WHAT THE EXERCISE ASKS: Word for word, and with pictures excluded, copy out all the records that follow.
··· TASK DATA
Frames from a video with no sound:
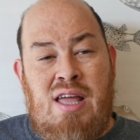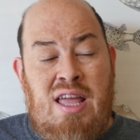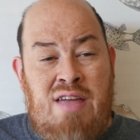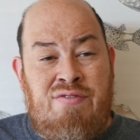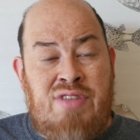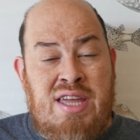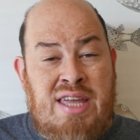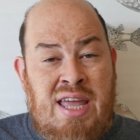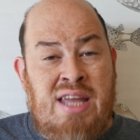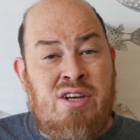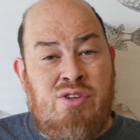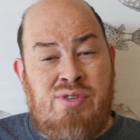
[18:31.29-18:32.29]
If they
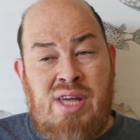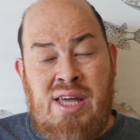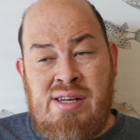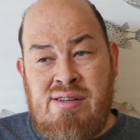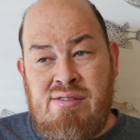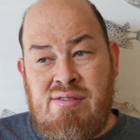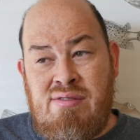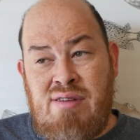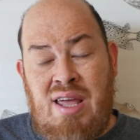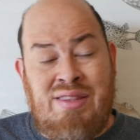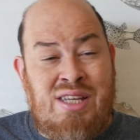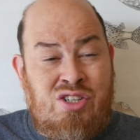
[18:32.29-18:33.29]
can do that,
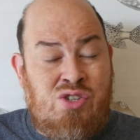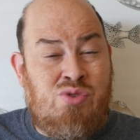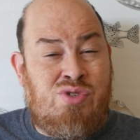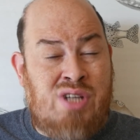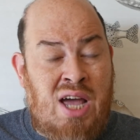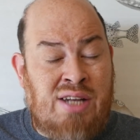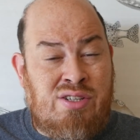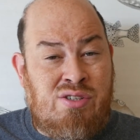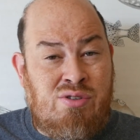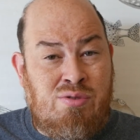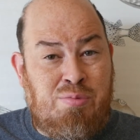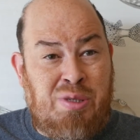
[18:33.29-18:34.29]
and they choose not
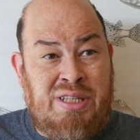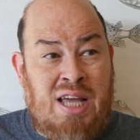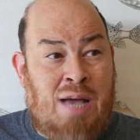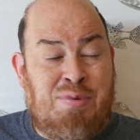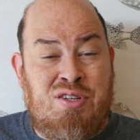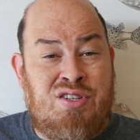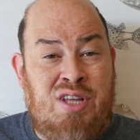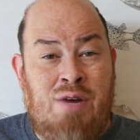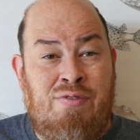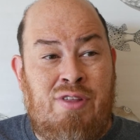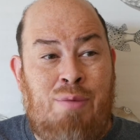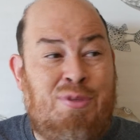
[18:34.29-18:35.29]
to, but the option's there
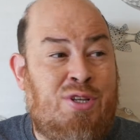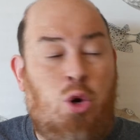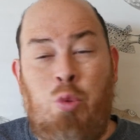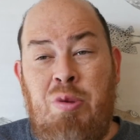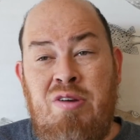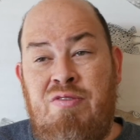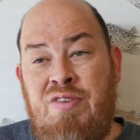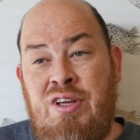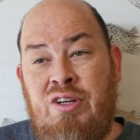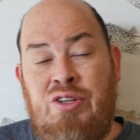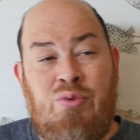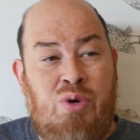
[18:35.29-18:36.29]
for them. It's an open
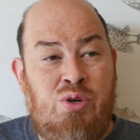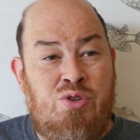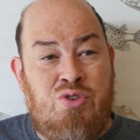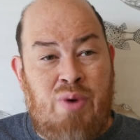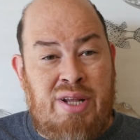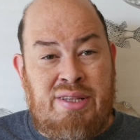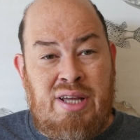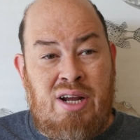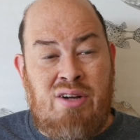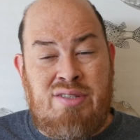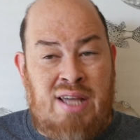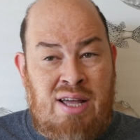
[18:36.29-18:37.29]
field, the road's right
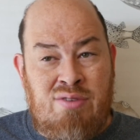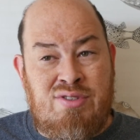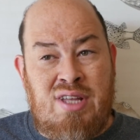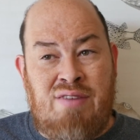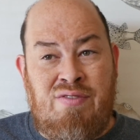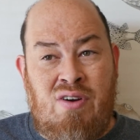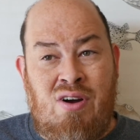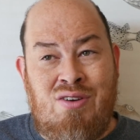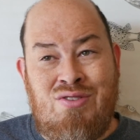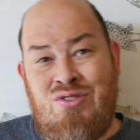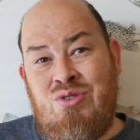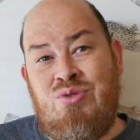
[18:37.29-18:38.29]
there, town's not far,
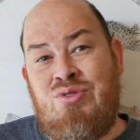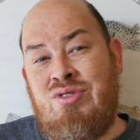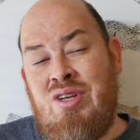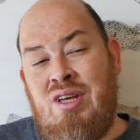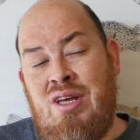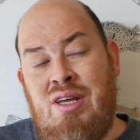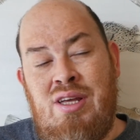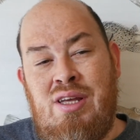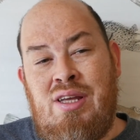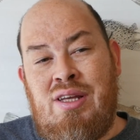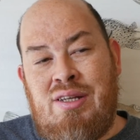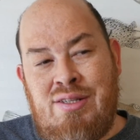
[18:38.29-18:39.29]
Zeus
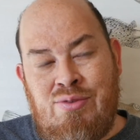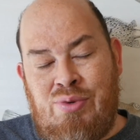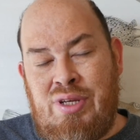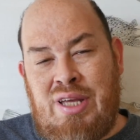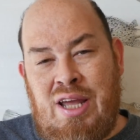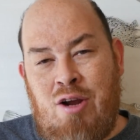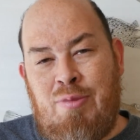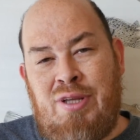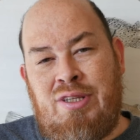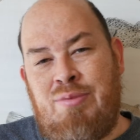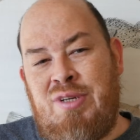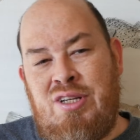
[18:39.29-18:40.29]
doesn't really care
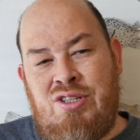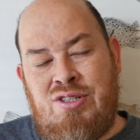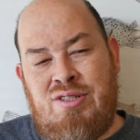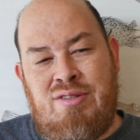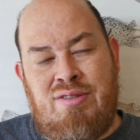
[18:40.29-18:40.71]
about them. He could just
······
SOLUTION TO THIS PROBLEM:
Frames from a video with no sound:
[18:31.29-18:32.29]
If they
[18:32.29-18:33.29]
can do that,
[18:33.29-18:34.29]
and they choose not
[18:34.29-18:35.29]
to, but the option's there
[18:35.29-18:36.29]
for them. It's an open
[18:36.29-18:37.29]
field, the road's right
[18:37.29-18:38.29]
there, town's not far,
[18:38.29-18:39.29]
Zeus
[18:39.29-18:40.29]
doesn't really care
[18:40.29-18:40.71]
about them. He could just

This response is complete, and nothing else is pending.